Since there are only some basic controls on how the labels are generated, you'll probably want to style them after D3 generates them for you. First, you might want the x-axis on the bottom. This requires a transform to move it to the bottom of the graph:

  svg.append("g")
      .attr("transform", "translate(0," + height + ")")
      .call(xAxis);


Next, you can target the SVG content generated by D3 and style it to your liking. Classes are added to the content generated by the axis function so you can define styles to target those elements. This is a snippet of the markup generated by the xAxis I defined above:

<g transform="translate(0,450)">

<g class="tick" style="opacity: 1;" transform="translate(38.68613138686132,0)">
<line y2="6" x2="0"/>
<text y="9" x="0" dy=".71em" style="text-anchor: middle;">May 27</text>
</g>

<g class="tick" style="opacity: 1;" transform="translate(92.84671532846716,0)">
<line y2="6" x2="0"/>
<text y="9" x="0" dy=".71em" style="text-anchor: middle;">Jun 10</text>
</g>

<path class="domain" d="M0,6V0H530V6"/>
</g>


You can see there are elements for each tick mark, the tick label, and the axis line.
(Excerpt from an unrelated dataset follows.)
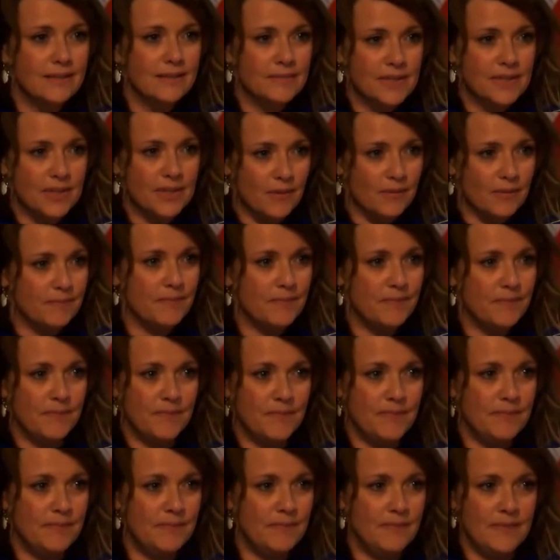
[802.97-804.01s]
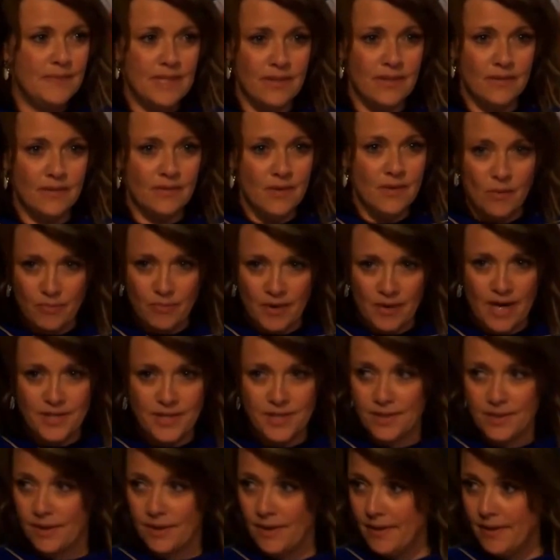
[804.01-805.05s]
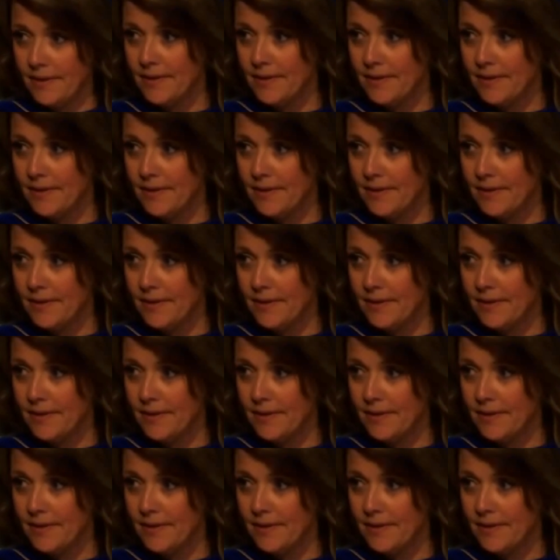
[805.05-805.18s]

So, you know, no pressure.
All of these can be styled by tag or class:

.axis path,
.axis line {
  fill: none;
  stroke: #000;
  shape-rendering: crispEdges;
}


The .axis was defined in the original example and I left it intact since it makes sense to further identify the specific groups that hold the axis content and which axis they represent:

  svg.append("g")
      .attr("class", "x axis")
      .attr("transform", "translate(0," + height + ")")
      .call(xAxis);

  svg.append("g")
      .attr("class", "y axis")
      .call(yAxis);


With those changes, our graph now looks like this:



One additional tweak I made was to define how to calculate which ticks to render. To make the example fit inside the bounds of my blog post, I had to reduce the width which resulted in the x-axis labels getting jumbled together. I originally was just going to rotate them, but figured I learn how that aspect of the axis function worked:


var xAxis = d3.svg.axis()
    .scale(x)
    .ticks(d3.time.weeks, 2)
    .orient("bottom");



Since this is a time scale, we need to use one of the handy time helper functions which will handle shaping the input data into something that allows you to articulate intervals and steps through the data. Technically, the ticks function on the axis just passes through to the equivalent scale.ticks so I could have specified it there:


var x = d3.time.scale()
    .domain(d3.extent(data, function(d) { return d.date; }))
    .range([0, width])
    .ticks(d3.time.weeks, 2);



And that would be sufficient. However, it feels more natural defined here since this is the function generating the visual representation of that data.

The only missing element on the graph now are both axis titles and a graph title. There's no library function to do this work. You can use D3 to select, append, and position SVG text objects. I left those out since they really just fall under normal DOM manipulation akin to what you might do in jQuery. The only real difference is how you position the SVG elements. From the example, this is how the temperature title was added:

  svg.append("text")
      .attr("transform", "rotate(-90)")
      .attr("y", 6)
      .attr("dy", ".71em")
      .style("text-anchor", "end")
      .text("Temperature (ºF)");


Nothing D3 specific here other than the svg variable is from the d3.select("body").append("svg") line earlier in the code.

So that covers my first dive into D3 and how I broke apart each piece to attempt to learn the basics of each component. The example I worked with utilizes what seems to be the basic building blocks of any static graph. Granted, there are many types of graphs and many types of scales but when you construct one with D3, you'll start with your scales for each axis, one or more drawing functions, labeling helpers, and then shaping your data into a form required by those different tools. The latter part is only possible if you understand what all the former pieces are expecting for inputs and, subsequently, the form of the generated output. After that, its a matter of mixing and matching the various options together to compose a graph.